Solution Approach 2:
The processing pipeline is divided into distinct stages: photogrammetry-based scale determination, image rescaling to optimal resolution, and watermark decoding. This segmentation allows each stage to be optimized independently and enables parallel processing where applicable, reducing overall processing time.
2Measurement precision
If digital watermark technology is employed for product identification, then inventory tracking accuracy is improved, but device complexity and implementation difficulty increase
Solution Approach 1:
The system introduces an intermediary processing layer that handles photogrammetry calculations and image rescaling between image capture and watermark decoding. This intermediary layer simplifies the overall system by centralizing complex transformations and providing standardized pre-processed input to the watermark decoder.
Solution Approach 2:
The system dynamically adjusts image resolution and scaling parameters based on photogrammetry-derived measurements of pixels per inch. By changing these parameters adaptively rather than using fixed values, the system achieves high accuracy across varying camera positions and angles without requiring multiple specialized devices.
3Speed
If shelf labels are used as calibration tools, then detection speed is improved, but loss of information about actual product inventory increases
Solution Approach 1:
The system separates the calibration function (using shelf labels for scale and orientation reference) from the inventory detection function (identifying and counting products). This segmentation allows shelf labels to be used purely for geometric calibration without interfering with product identification, enabling both speed and information retention.
Solution Approach 2:
The system uses shelf labels as reference copies with known geometric properties to establish the camera's angular field of view and distance measurements. These label copies serve as calibration standards that provide scale information without replacing or obscuring the actual product inventory information needed for tracking.

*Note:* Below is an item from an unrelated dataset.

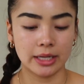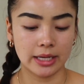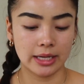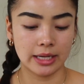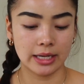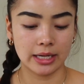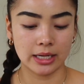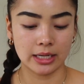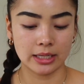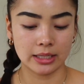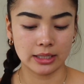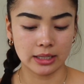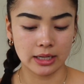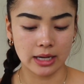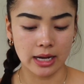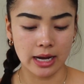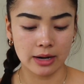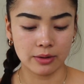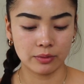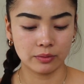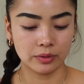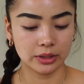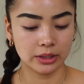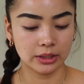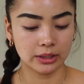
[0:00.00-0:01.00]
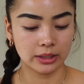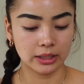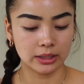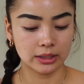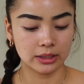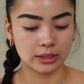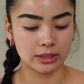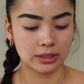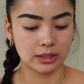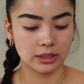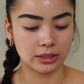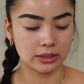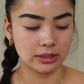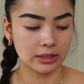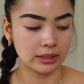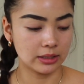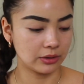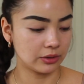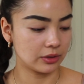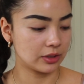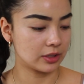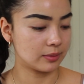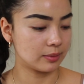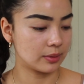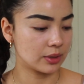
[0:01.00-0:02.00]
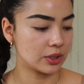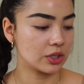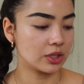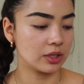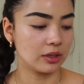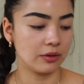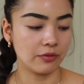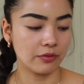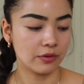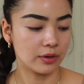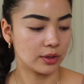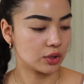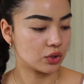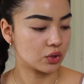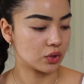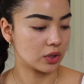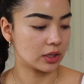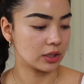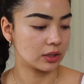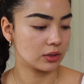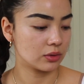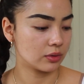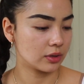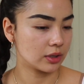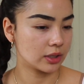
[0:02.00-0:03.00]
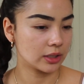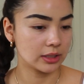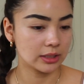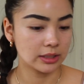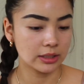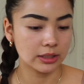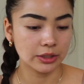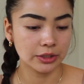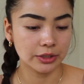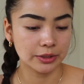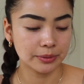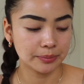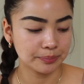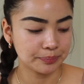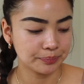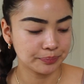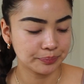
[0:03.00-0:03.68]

and I really like this concealer, especially for a drugstore concealer.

Applied Scientific Principles
This section explains which scientific principles are used to turn an abstract innovation direction into a practical engineering solution.
Function Achieved in This Case
This approach significantly reduces the computational burden and time required for watermark decoding, achieving high accuracy in inventory management and planogram compliance, allowing for real-time analysis and efficient identification of product placements and stock levels.
Implementation Method 1
capture imagery of every product on every shelf
Implementation Method 2
Employing photogrammetry techniques to determine the number of pixels per inch in captured images, allowing for quick rescaling of imagery
Data Source
AI summary
Imagery captured by an autonomous robot is analyzed to discern digital watermark patterns. In some embodiments, identical but geometrically-inconsistent digital watermark patterns are discerned in an image frame, to aid in distinguishing multiple depicted instances of a particular item. In other embodiments, actions of the robot are controlled or altered in accordance with image processing performed by the robot on a digital watermark pattern. The technology is particularly described in the context of retail stores in which the watermark patterns are encoded, e.g., on product packaging, shelving, and shelf labels. A great variety of other features and arrangements are also detailed.